Kelly Cutrone confronts Allie, asking if she’s “OK” and repeatedly pointing out how skinny she is. Allie, for her part, is left flustered, tearful and just utterly hurt. “I know I’m healthy. I know I’m happy the way I am,” she tells Whitney the next day. But it’s more like she’s telling herself.
And The Daily News notes that “two months later, Crandell’s agent told Life & Style magazine that he had thought Crandell was too skinny and the two had been working to get her to a healthier weight.” Here’s the statement Revolve left in the comments:
REVOLVE Team, Los Angeles, CA (Straight/Short) Hi everyone, Thank you for your concern. We are absolutely aware of the feedback and responses to our model’s weight and it has concerned us as well. We are working closely with both the model and her agent to get her to a healthier size. She won’t be appearing in any of our new product batches or in any of our fashion editorial photos moving forward until the issue is adequately addressed.

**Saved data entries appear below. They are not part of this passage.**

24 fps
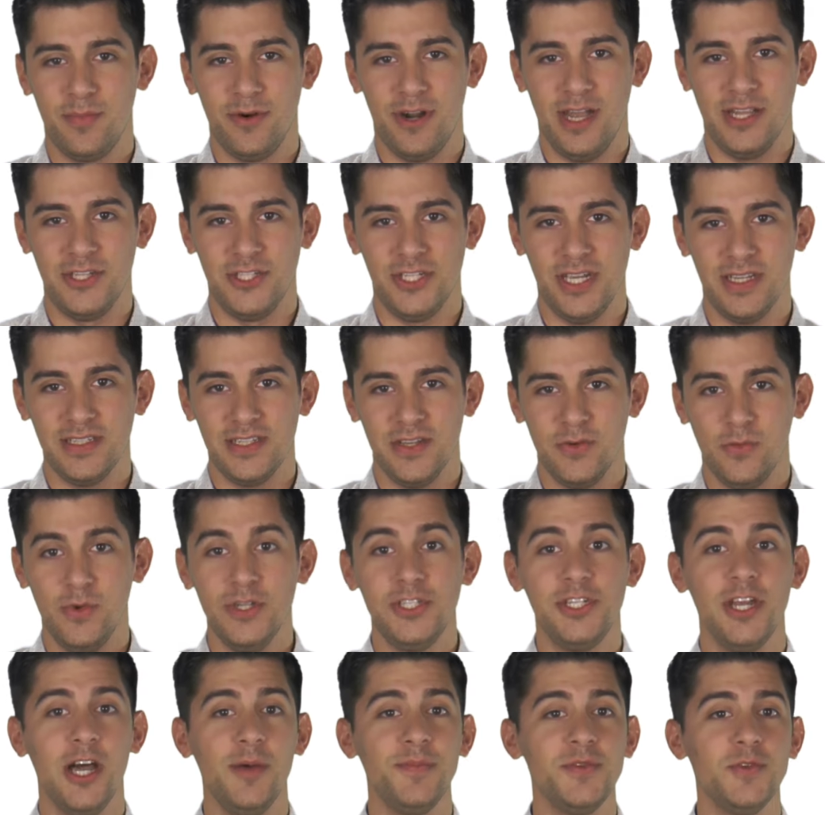Project,
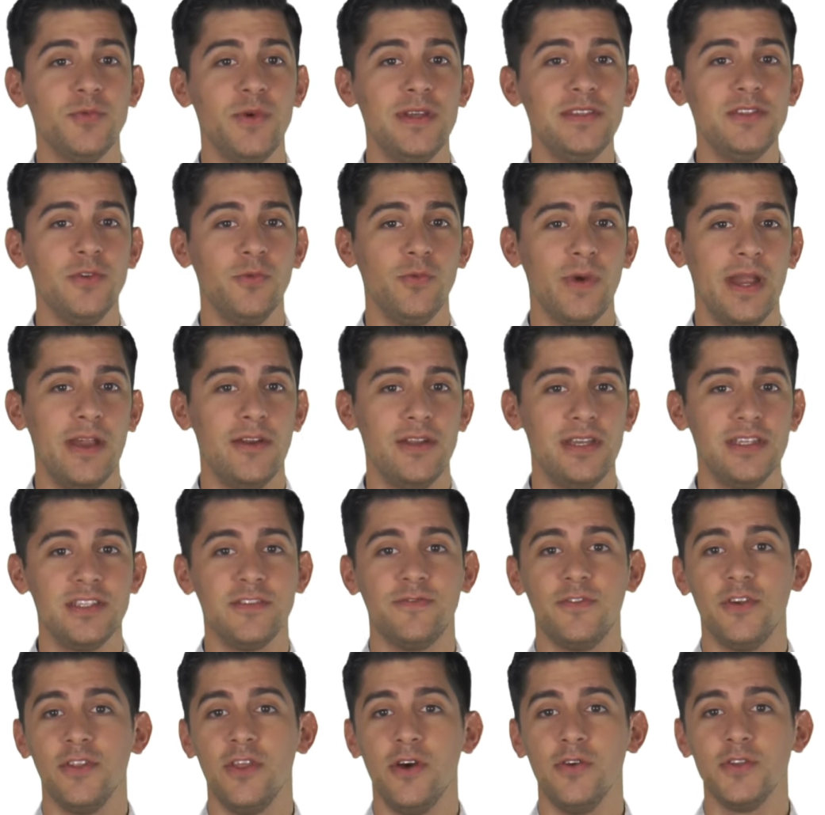which helps raise awareness
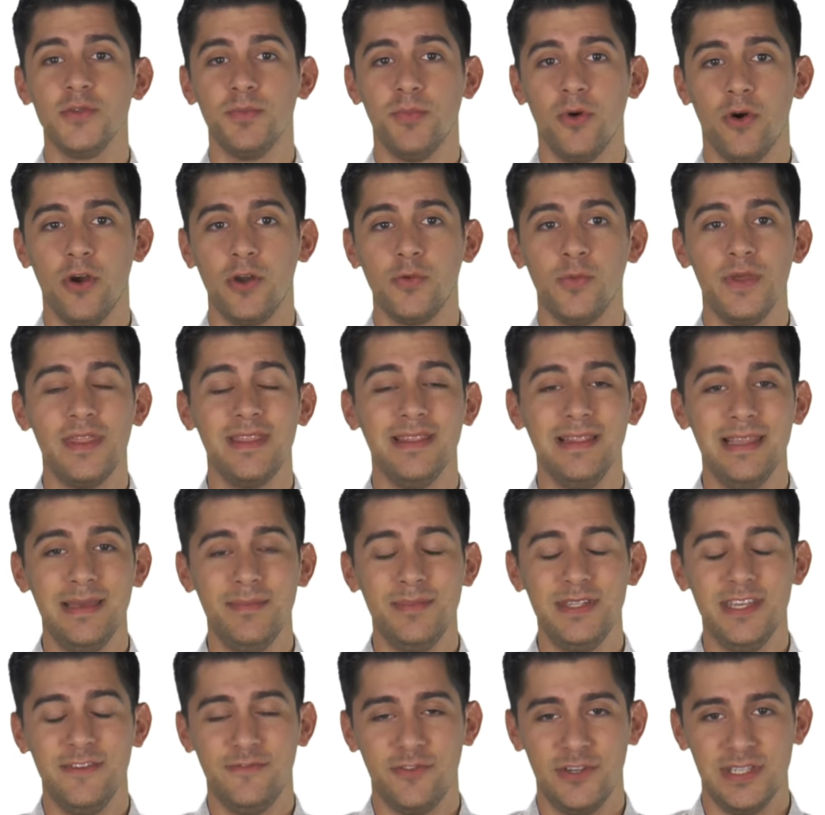for those born with limb
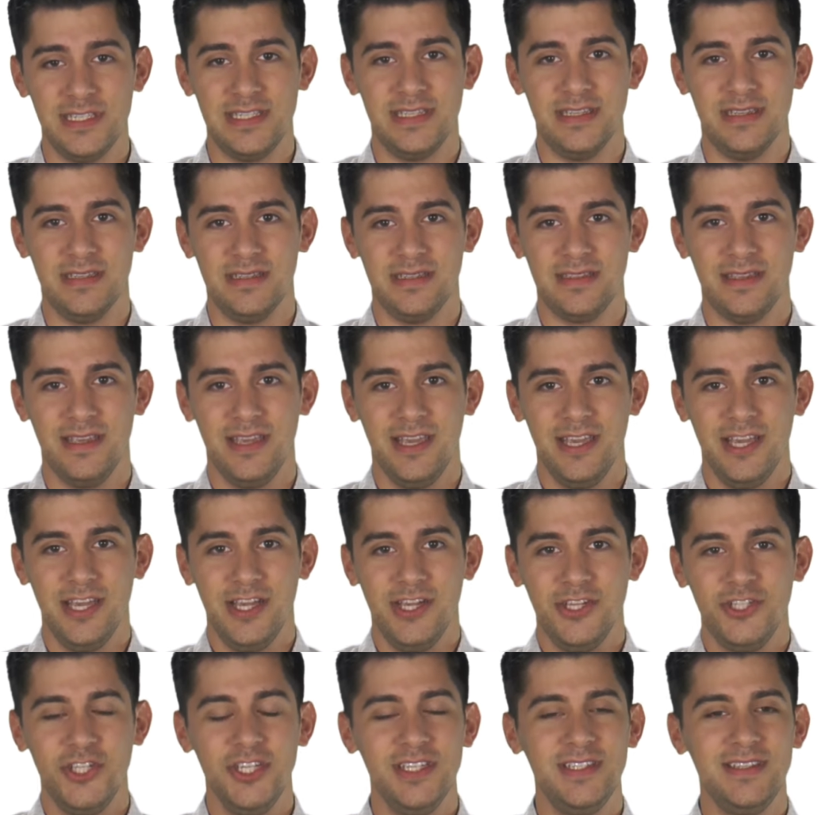differences.
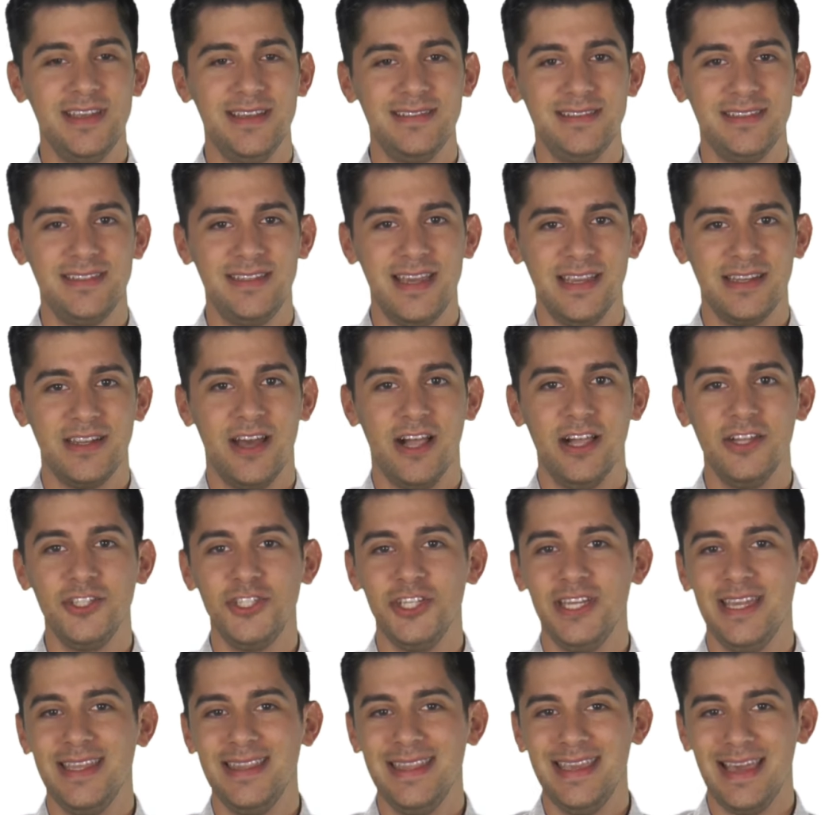She says the
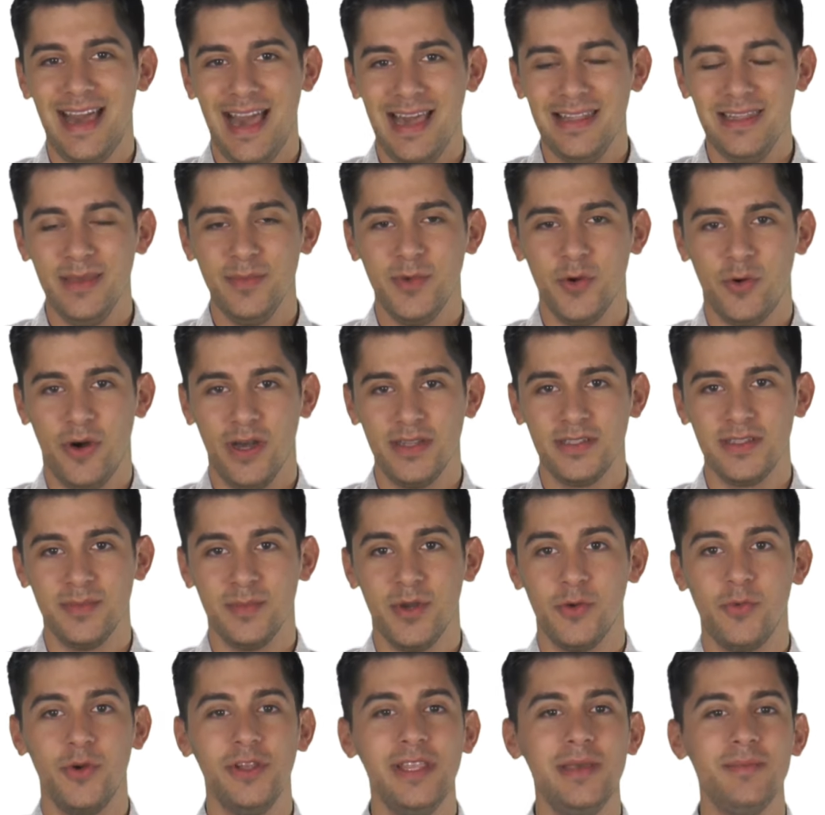technology in the iLimb Quantum
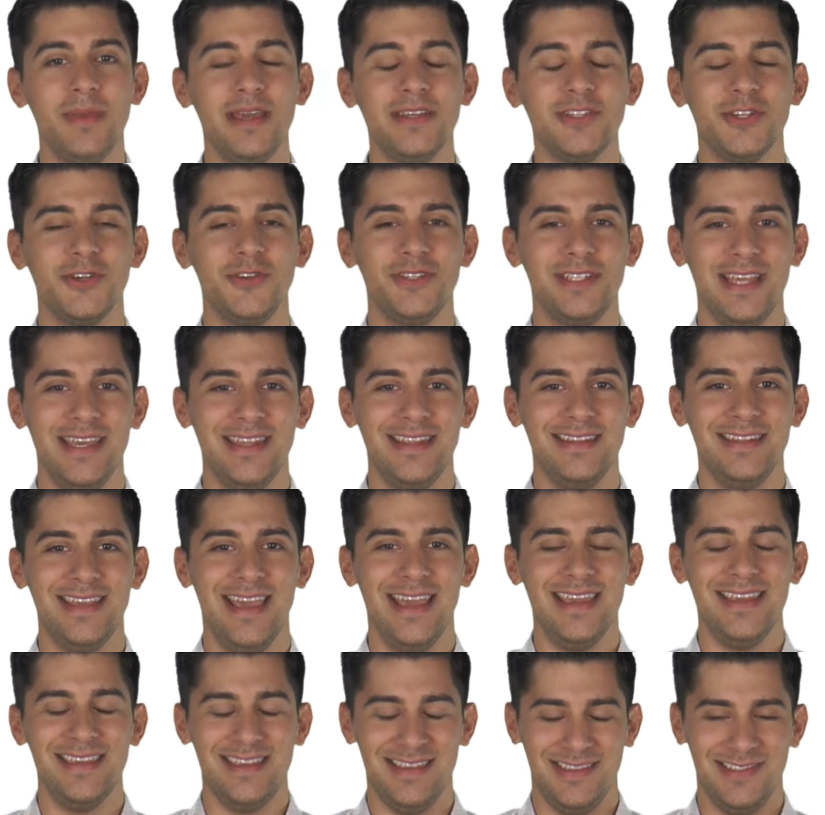really makes her
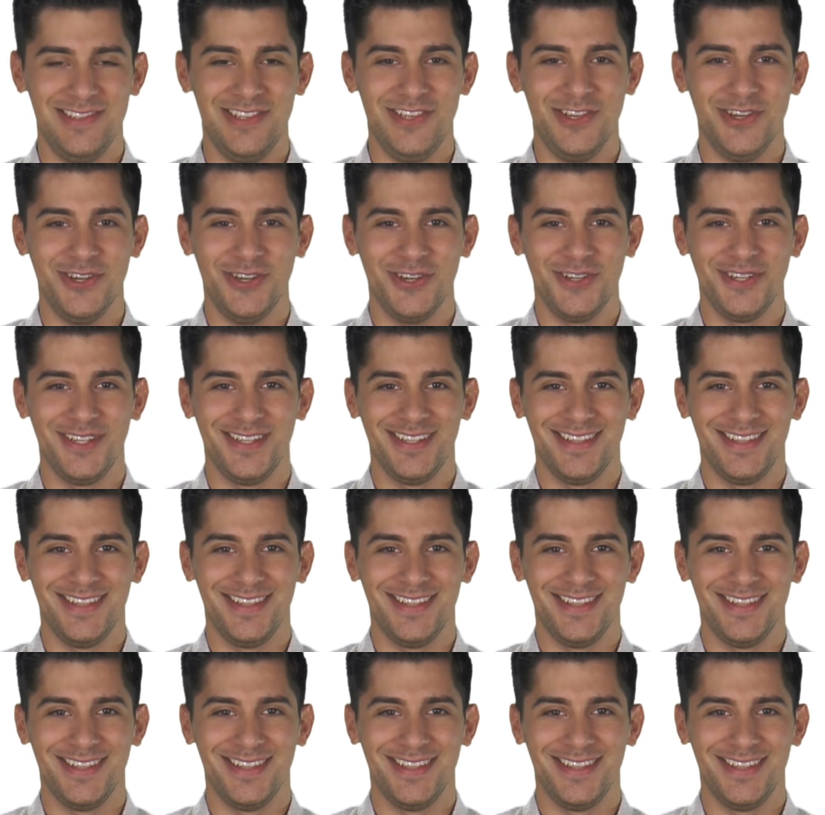day-to-day easier.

We appreciate and respect input from our customers and visitors and hope that you find our responses satisfying. We have been attempting to respect the privacy of the model in question while dealing with the issue on our end. We hope you understand. Sincerely, The REVOLVE Team
Left unsaid is whether Crandell’s thinness is the product of an eating disorder or some other factor, but given how much her body has already become a group project — to an unusual extent even for someone who makes their living off their looks — that’s probably just as well. In any case, kudos to Revolve for being responsive to their customers’ concerns, and best of luck to Crandell. Article by Jezebel * * * * * * * * * * * * * * * * * * * I have mixed feelings about this. On one hand, I think it’s great the people are recognizing the need to be healthy and are rejecting the standard of stick-thin models. I’m also thrilled by the company’s reaction and the responsibility they’ve taken to not only listen to their audience but also be involved in the health of their model. But, if Crandell’s weight is not a result of an eating disorder or unhealthy habits and she is just naturally thin, I think this is a step back. Just like we are pushing for acceptance of larger bodies, we also need to accept that some people are naturally thin and telling these people to “gain weight” and that they look “sickly” (such as in the comments) is just as mean and hurtful. Either way, good luck to Crandell and if she is suffering, we hope she gets the help she needs!